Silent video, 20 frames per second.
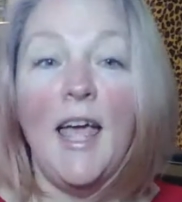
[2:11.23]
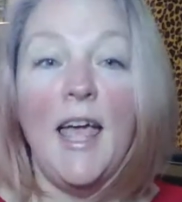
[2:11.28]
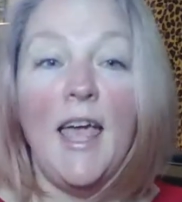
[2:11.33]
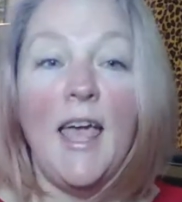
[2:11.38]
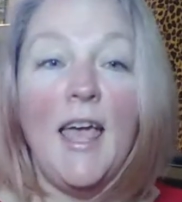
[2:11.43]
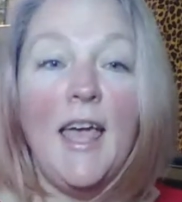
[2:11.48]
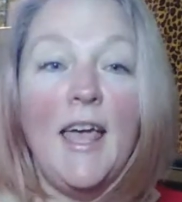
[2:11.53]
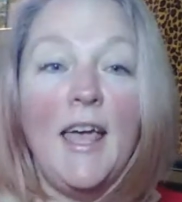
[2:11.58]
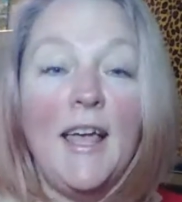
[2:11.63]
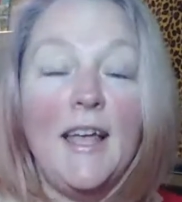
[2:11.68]

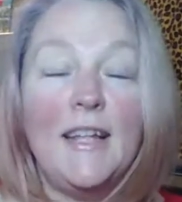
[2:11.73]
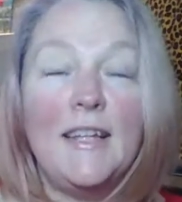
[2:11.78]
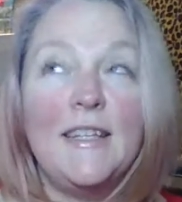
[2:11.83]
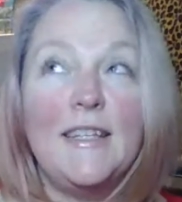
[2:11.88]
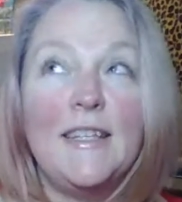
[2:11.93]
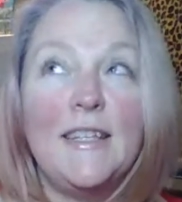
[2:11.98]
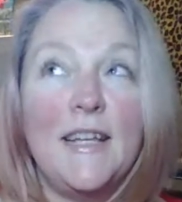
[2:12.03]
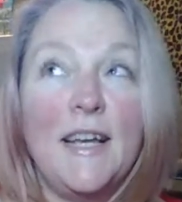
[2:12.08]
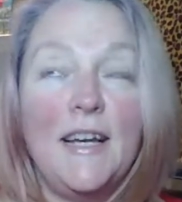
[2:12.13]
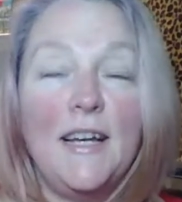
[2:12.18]
And
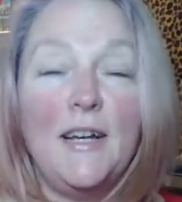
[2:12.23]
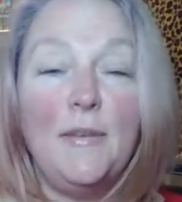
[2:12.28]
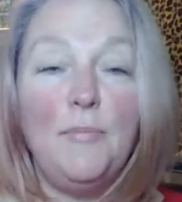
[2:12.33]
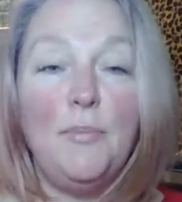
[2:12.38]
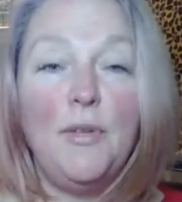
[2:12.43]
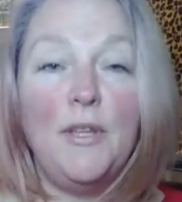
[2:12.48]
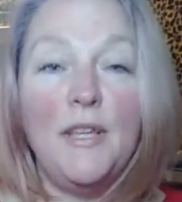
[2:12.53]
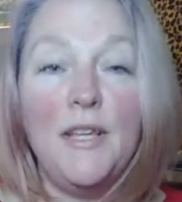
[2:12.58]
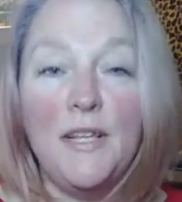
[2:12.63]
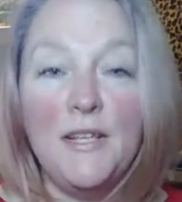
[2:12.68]
uh,
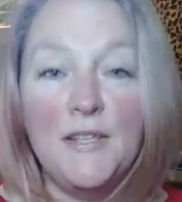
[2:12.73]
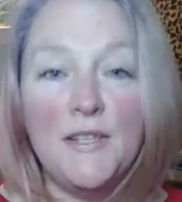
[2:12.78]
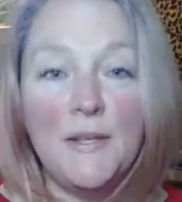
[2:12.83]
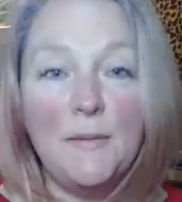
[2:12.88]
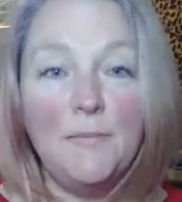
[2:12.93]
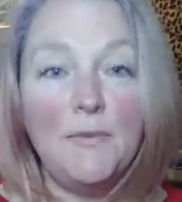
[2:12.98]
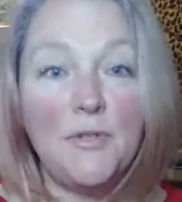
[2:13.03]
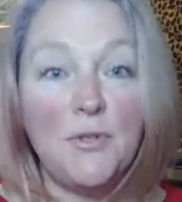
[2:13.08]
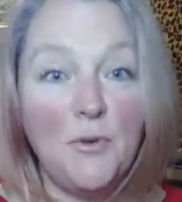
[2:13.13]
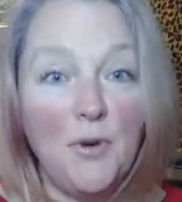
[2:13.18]
please
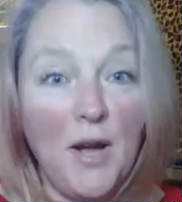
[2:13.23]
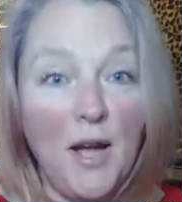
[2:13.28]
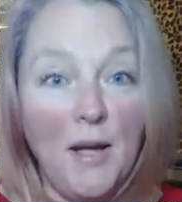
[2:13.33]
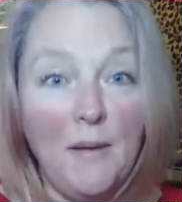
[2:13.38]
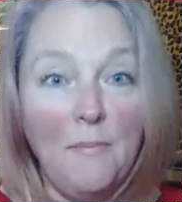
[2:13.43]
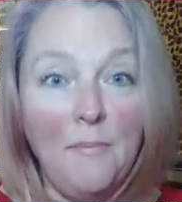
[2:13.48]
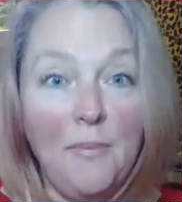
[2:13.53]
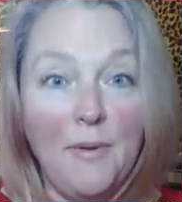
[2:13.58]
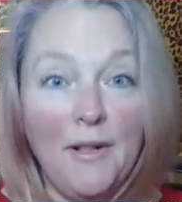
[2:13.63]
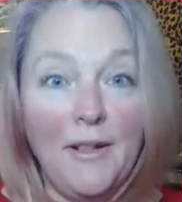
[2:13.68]
subscribe
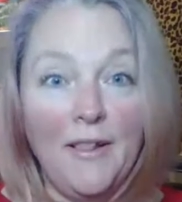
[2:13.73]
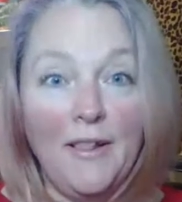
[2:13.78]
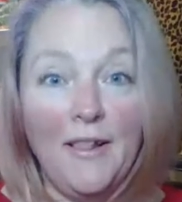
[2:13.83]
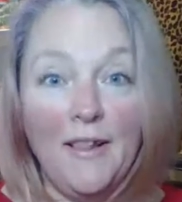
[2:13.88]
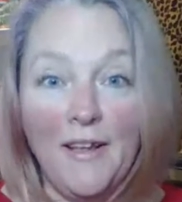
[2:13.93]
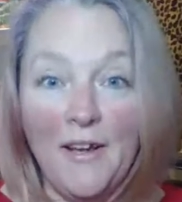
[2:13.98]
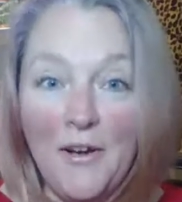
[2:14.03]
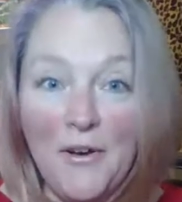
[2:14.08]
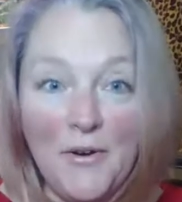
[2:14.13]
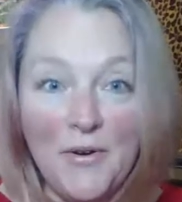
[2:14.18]

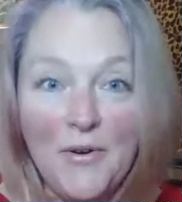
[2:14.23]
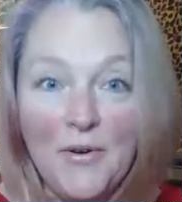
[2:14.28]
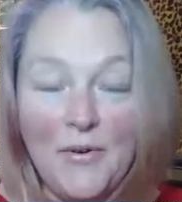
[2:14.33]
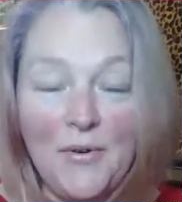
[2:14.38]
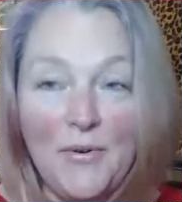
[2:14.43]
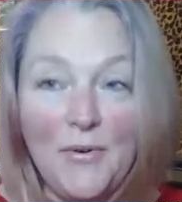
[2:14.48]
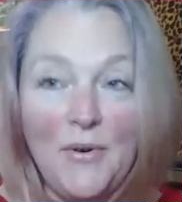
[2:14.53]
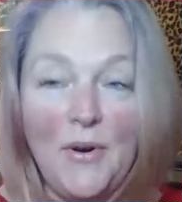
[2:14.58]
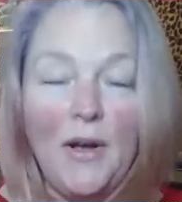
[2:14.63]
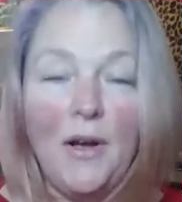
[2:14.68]

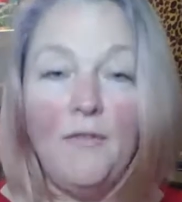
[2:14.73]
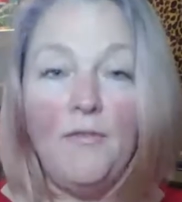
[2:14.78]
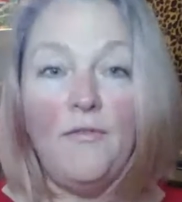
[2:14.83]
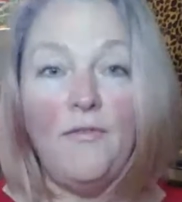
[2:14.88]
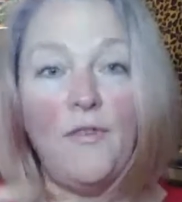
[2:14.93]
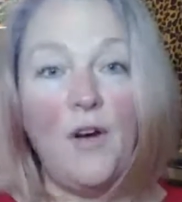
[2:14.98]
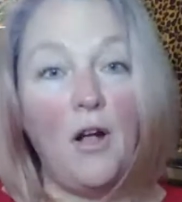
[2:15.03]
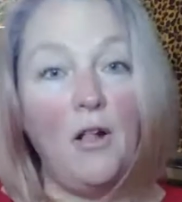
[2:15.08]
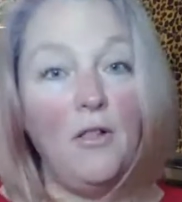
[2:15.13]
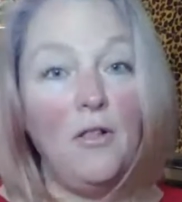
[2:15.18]
below,
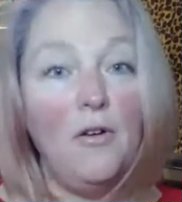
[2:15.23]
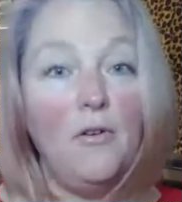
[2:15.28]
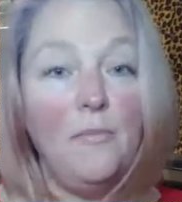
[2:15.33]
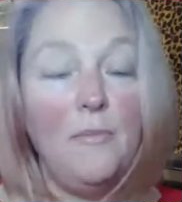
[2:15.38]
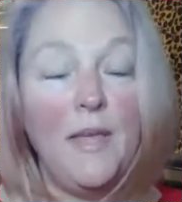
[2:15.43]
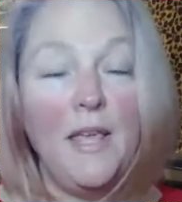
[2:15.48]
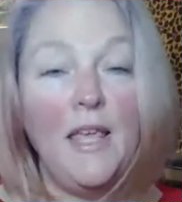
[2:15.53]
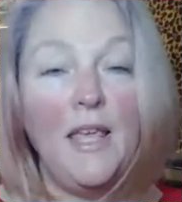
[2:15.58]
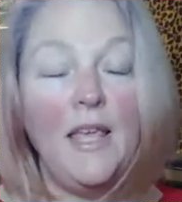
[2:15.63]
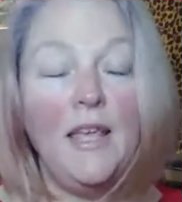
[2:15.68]
follow
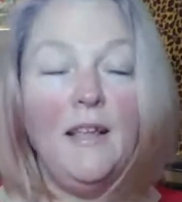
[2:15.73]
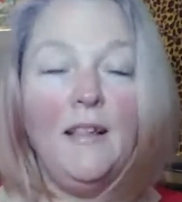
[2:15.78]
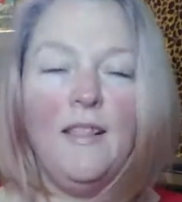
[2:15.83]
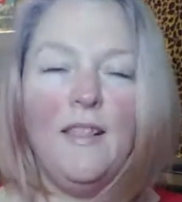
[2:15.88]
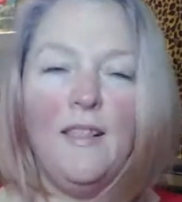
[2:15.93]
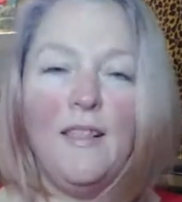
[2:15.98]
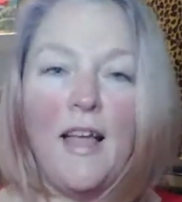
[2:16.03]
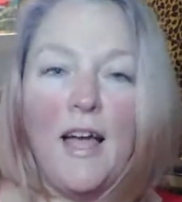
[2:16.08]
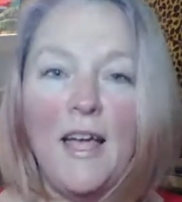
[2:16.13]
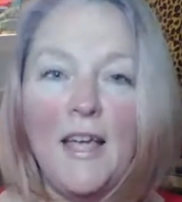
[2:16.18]
me,
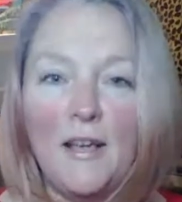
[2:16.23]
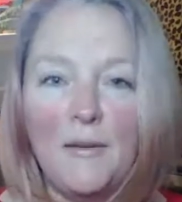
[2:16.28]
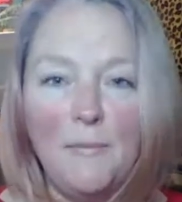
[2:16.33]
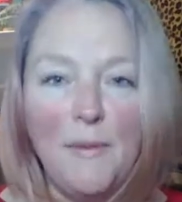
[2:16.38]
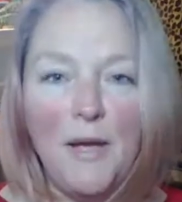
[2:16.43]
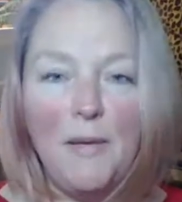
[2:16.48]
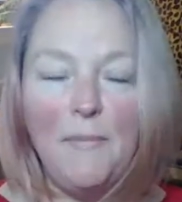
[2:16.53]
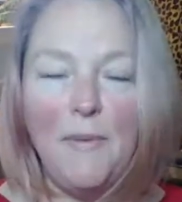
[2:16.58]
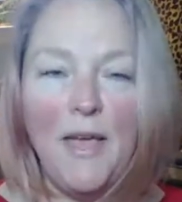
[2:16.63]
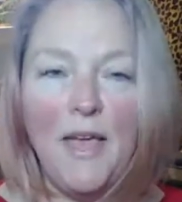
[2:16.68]
like
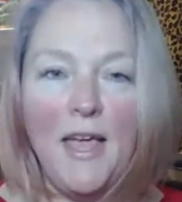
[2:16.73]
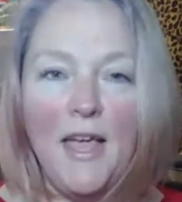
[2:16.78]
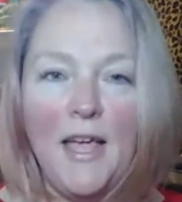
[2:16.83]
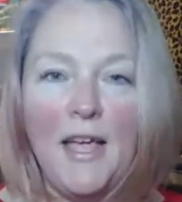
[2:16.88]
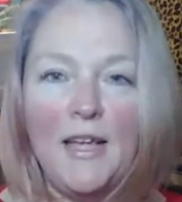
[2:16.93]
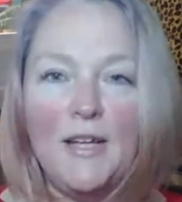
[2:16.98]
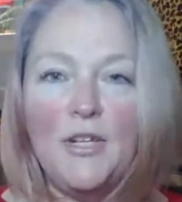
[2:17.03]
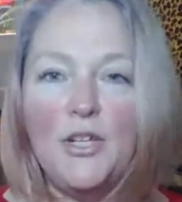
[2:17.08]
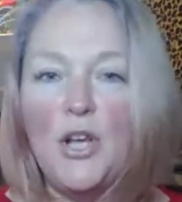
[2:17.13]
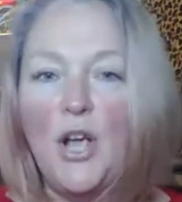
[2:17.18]
my
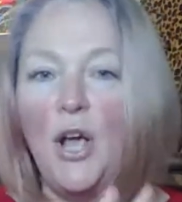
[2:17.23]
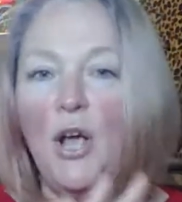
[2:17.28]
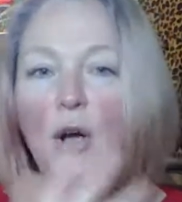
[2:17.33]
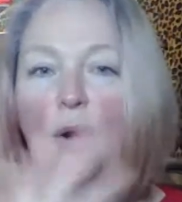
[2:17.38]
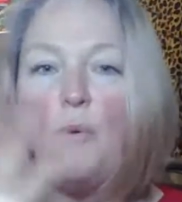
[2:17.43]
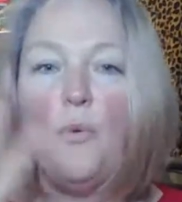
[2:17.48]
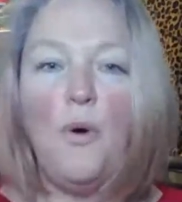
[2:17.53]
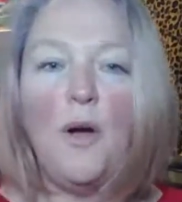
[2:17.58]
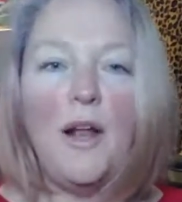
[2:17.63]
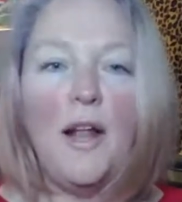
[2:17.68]
page,
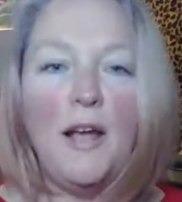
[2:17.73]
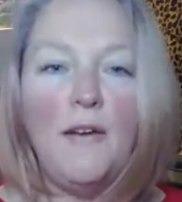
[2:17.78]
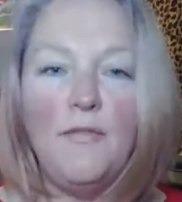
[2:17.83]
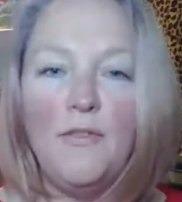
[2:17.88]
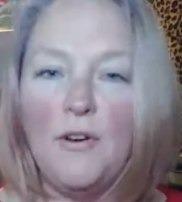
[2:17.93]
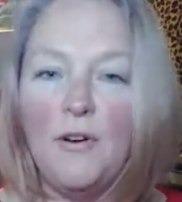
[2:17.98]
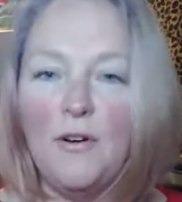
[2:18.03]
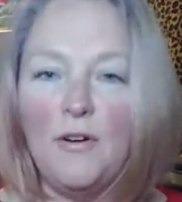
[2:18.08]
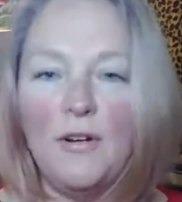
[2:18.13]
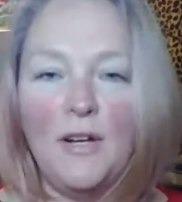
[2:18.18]

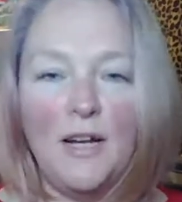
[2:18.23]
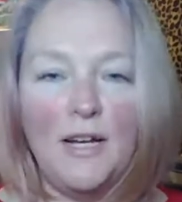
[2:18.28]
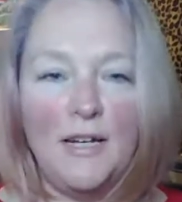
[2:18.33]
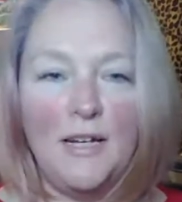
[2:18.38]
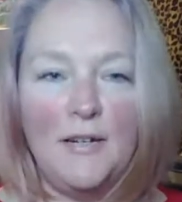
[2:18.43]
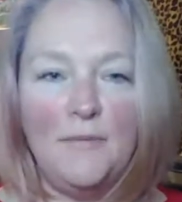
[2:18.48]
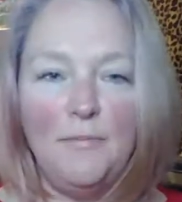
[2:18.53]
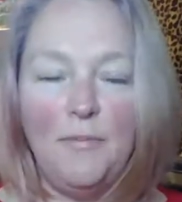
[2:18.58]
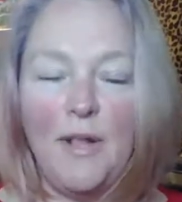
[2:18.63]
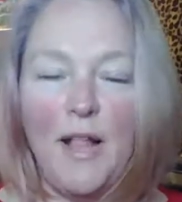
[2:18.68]
whatever
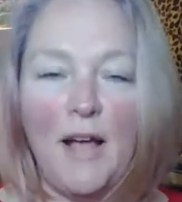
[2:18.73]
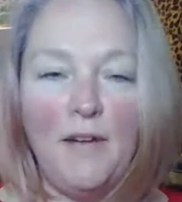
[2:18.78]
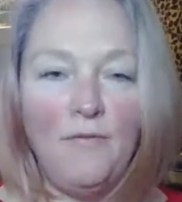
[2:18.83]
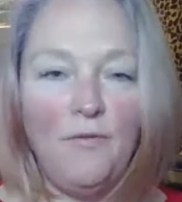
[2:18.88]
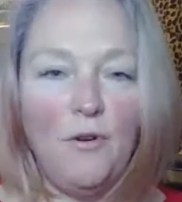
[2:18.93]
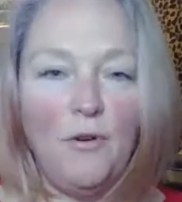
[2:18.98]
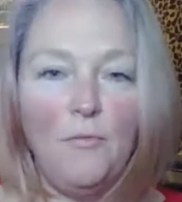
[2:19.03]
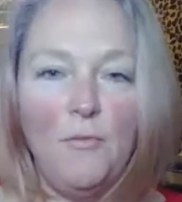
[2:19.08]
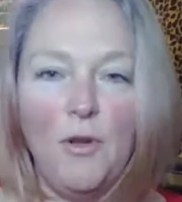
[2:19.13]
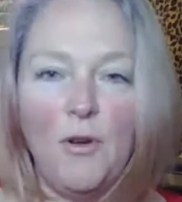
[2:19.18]
um,
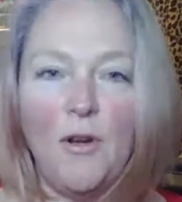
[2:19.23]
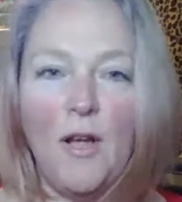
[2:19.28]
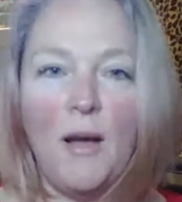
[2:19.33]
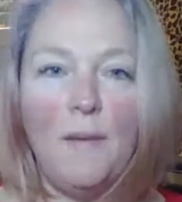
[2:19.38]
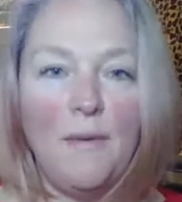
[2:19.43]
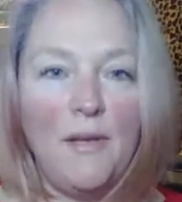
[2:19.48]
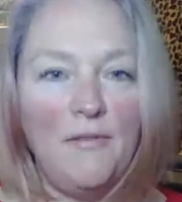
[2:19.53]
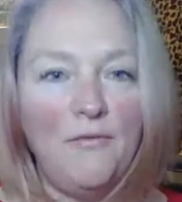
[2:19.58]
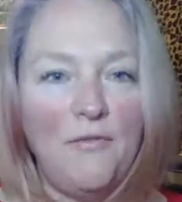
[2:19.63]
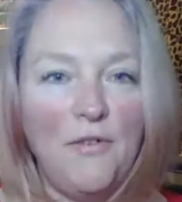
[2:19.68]
platform you're
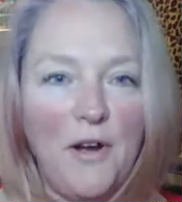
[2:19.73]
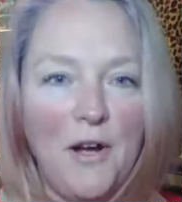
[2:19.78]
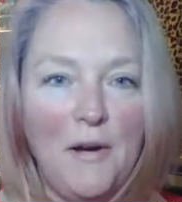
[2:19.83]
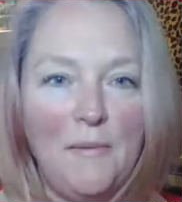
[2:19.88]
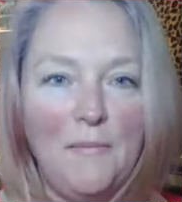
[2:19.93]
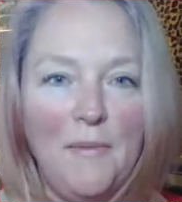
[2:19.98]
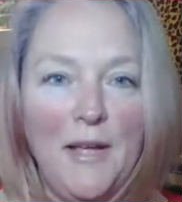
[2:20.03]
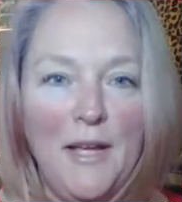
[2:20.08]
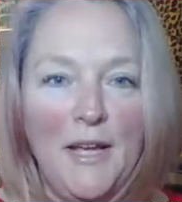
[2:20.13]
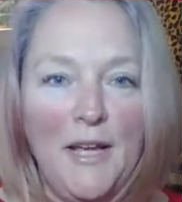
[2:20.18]
coming from.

WHAT THIS TASK INVOLVES: Once the pictures are removed, reproduce the remaining entries above exactly.

RESPONSE AREA:
Silent video, 20 frames per second.
[2:11.23]
[2:11.28]
[2:11.33]
[2:11.38]
[2:11.43]
[2:11.48]
[2:11.53]
[2:11.58]
[2:11.63]
[2:11.68]

[2:11.73]
[2:11.78]
[2:11.83]
[2:11.88]
[2:11.93]
[2:11.98]
[2:12.03]
[2:12.08]
[2:12.13]
[2:12.18]
And
[2:12.23]
[2:12.28]
[2:12.33]
[2:12.38]
[2:12.43]
[2:12.48]
[2:12.53]
[2:12.58]
[2:12.63]
[2:12.68]
uh,
[2:12.73]
[2:12.78]
[2:12.83]
[2:12.88]
[2:12.93]
[2:12.98]
[2:13.03]
[2:13.08]
[2:13.13]
[2:13.18]
please
[2:13.23]
[2:13.28]
[2:13.33]
[2:13.38]
[2:13.43]
[2:13.48]
[2:13.53]
[2:13.58]
[2:13.63]
[2:13.68]
subscribe
[2:13.73]
[2:13.78]
[2:13.83]
[2:13.88]
[2:13.93]
[2:13.98]
[2:14.03]
[2:14.08]
[2:14.13]
[2:14.18]

[2:14.23]
[2:14.28]
[2:14.33]
[2:14.38]
[2:14.43]
[2:14.48]
[2:14.53]
[2:14.58]
[2:14.63]
[2:14.68]

[2:14.73]
[2:14.78]
[2:14.83]
[2:14.88]
[2:14.93]
[2:14.98]
[2:15.03]
[2:15.08]
[2:15.13]
[2:15.18]
below,
[2:15.23]
[2:15.28]
[2:15.33]
[2:15.38]
[2:15.43]
[2:15.48]
[2:15.53]
[2:15.58]
[2:15.63]
[2:15.68]
follow
[2:15.73]
[2:15.78]
[2:15.83]
[2:15.88]
[2:15.93]
[2:15.98]
[2:16.03]
[2:16.08]
[2:16.13]
[2:16.18]
me,
[2:16.23]
[2:16.28]
[2:16.33]
[2:16.38]
[2:16.43]
[2:16.48]
[2:16.53]
[2:16.58]
[2:16.63]
[2:16.68]
like
[2:16.73]
[2:16.78]
[2:16.83]
[2:16.88]
[2:16.93]
[2:16.98]
[2:17.03]
[2:17.08]
[2:17.13]
[2:17.18]
my
[2:17.23]
[2:17.28]
[2:17.33]
[2:17.38]
[2:17.43]
[2:17.48]
[2:17.53]
[2:17.58]
[2:17.63]
[2:17.68]
page,
[2:17.73]
[2:17.78]
[2:17.83]
[2:17.88]
[2:17.93]
[2:17.98]
[2:18.03]
[2:18.08]
[2:18.13]
[2:18.18]

[2:18.23]
[2:18.28]
[2:18.33]
[2:18.38]
[2:18.43]
[2:18.48]
[2:18.53]
[2:18.58]
[2:18.63]
[2:18.68]
whatever
[2:18.73]
[2:18.78]
[2:18.83]
[2:18.88]
[2:18.93]
[2:18.98]
[2:19.03]
[2:19.08]
[2:19.13]
[2:19.18]
um,
[2:19.23]
[2:19.28]
[2:19.33]
[2:19.38]
[2:19.43]
[2:19.48]
[2:19.53]
[2:19.58]
[2:19.63]
[2:19.68]
platform you're
[2:19.73]
[2:19.78]
[2:19.83]
[2:19.88]
[2:19.93]
[2:19.98]
[2:20.03]
[2:20.08]
[2:20.13]
[2:20.18]
coming from.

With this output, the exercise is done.